On October 31, 2014, AG operators participated in an exercise with the Belarusian Ministry of Emergency Situations. On November 29, 2014, AG participated in anti-terrorist exercises due to the World Ice Hockey Championship Games being held at Minsk alongside the Belarusian Special Rapid Response Unit (SOBR).

On June 20, 2017, AG operators participated in an anti-terrorist operation exercise at Minsk National Airport in recapturing a hijacked Boeing 737.

Alpha Group celebrated its 30th anniversary on March 3, 2020.

On July 29, 2020, AG operators alongside Minsk police arrested 32 persons from the Wagner Group after they arrived in Minsk from July 24 to July 25 under allegations of planning to participate in destabilization activities before the upcoming 2020 presidential elections.

On August 9, 2020, it was reported that AG operators were deployed to intervene against the growing protests towards President Lukashenko. On August 16, 2020, Minsk-based AG veterans have released a statement to condemn violence used against the protests.

On 6 November 2020, the Council of the European Union included Alpha's commander Col. Sergei Zubkov in the list of persons and entities subject to restrictive measures set out in Annex I to Regulation (EC) No 765/2006. Zubkov was also sanctioned by the United Kingdom, and Canada. On 24 November, Iceland, Liechtenstein, Norway, North Macedonia, Montenegro and Albania aligned themselves with the November EU sanctions against 15 Belarusian individuals, while Switzerland did the same on 11 December.

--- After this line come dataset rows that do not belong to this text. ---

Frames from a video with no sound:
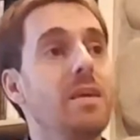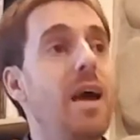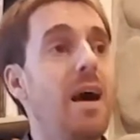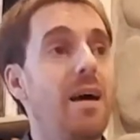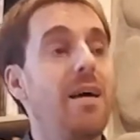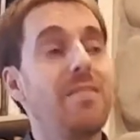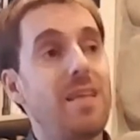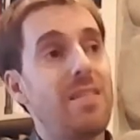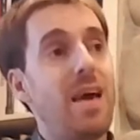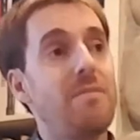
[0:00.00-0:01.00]
Yeah, and
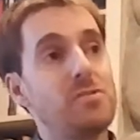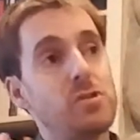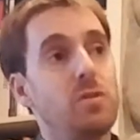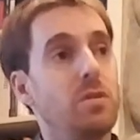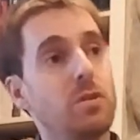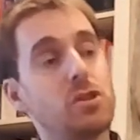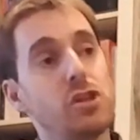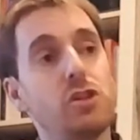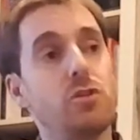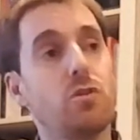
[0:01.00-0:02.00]
then they have to
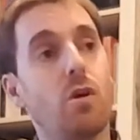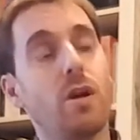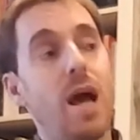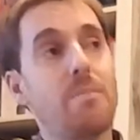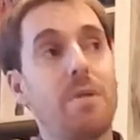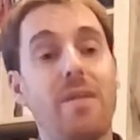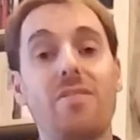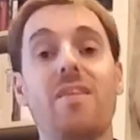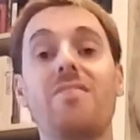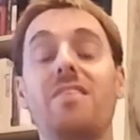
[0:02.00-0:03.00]
continue growing up,
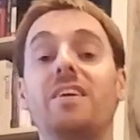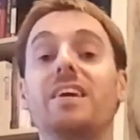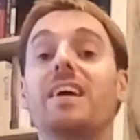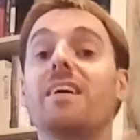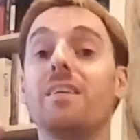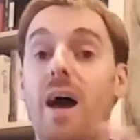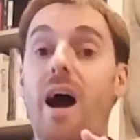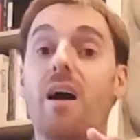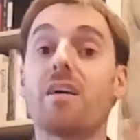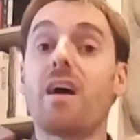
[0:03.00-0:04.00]
and then
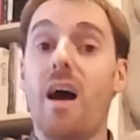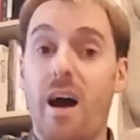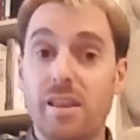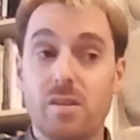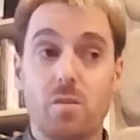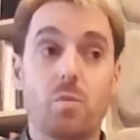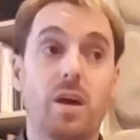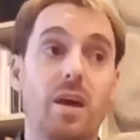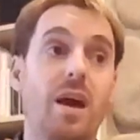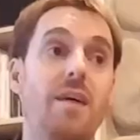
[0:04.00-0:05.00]
our guides. We
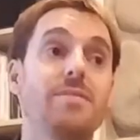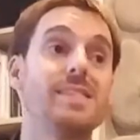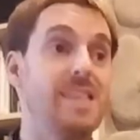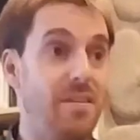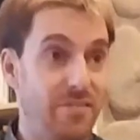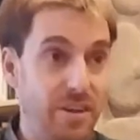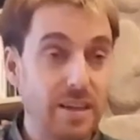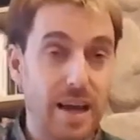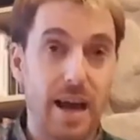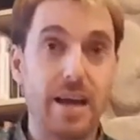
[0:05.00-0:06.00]
can have several
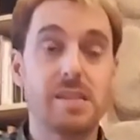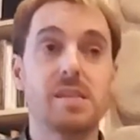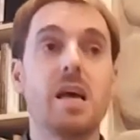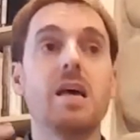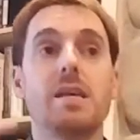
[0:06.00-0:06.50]
guides.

On 23 December 2020, the unit was officially listed under the US Department of the Treasury's Office of Foreign Assets Control (OFAC) (Specially Designated Nationals and Blocked Persons List) due to being regime actors. On 21 June 2021, Col. Zubkov, the commander of the unit, was also added to the SDN list.

Since 2022, Alfa is also under the sanctions of the EU, Switzerland and Japan.

==Requirements==
According to Colonel Oleg Chernyshev, 80% of its potential recruits are experienced personnel from other Belarusian law enforcement agencies while others are trained athletes. Other potential recruits come from the ranks of the Belarusian SSO. The operator's average age, after being recruited, is usually at 27 years. According to Belarus Today, most AG operators do not mention to their immediate families that they are serving in the unit, but they are made aware that they're with the KGB.

A recruit is placed through interviews and lie detector tests in order to remove anyone who is motivated to join AG for financial or vanity reasons.

Women are not allowed to serve in the unit.

==Training==
Once in training, AG recruits study laws and regulations regarding the activities of the KGB before they are trained in weapons and tactics. These are taught by experienced AG operators who are in the unit for at least five years. Any recruit who fails the tests are allowed to retake it. AG recruits are awarded dark blue berets once they pass.

AG trains with the FSB's CSN, URNA, Cobra and various German and Italian counter-terrorism units.

==Equipment==

===Weapons===
AG purchased Glock 17s in the 2000s in order to replace their Soviet and Russian-made Makarov PM pistols. The SIG-Sauer P226 was also acquired by AG alongside the SOBR, Almaz, OCAM and the SBP in March 2012. These are chambered in 9x19mm like the Glocks.

The HK MP5A3 serves as the main submachine gun. There are indications that the latter are Turkish-made MP5s under MKE.

The Benelli M4 and Mossberg 500 is used by AG as their primary shotgun.

The Sako TRG and the Accuracy International AX 338 are used by the unit when snipers are deployed.

===Gear===
AG operators are known to wear Crye Precision G2/G3 Ranger Green clothing.

===Vehicles===
AG is known to have access to armored vehicles, including the Bogdan Bars armored car. They also use armored vehicles outfitted with the MARS assault ladder system when conducting raids on hijacked airplanes.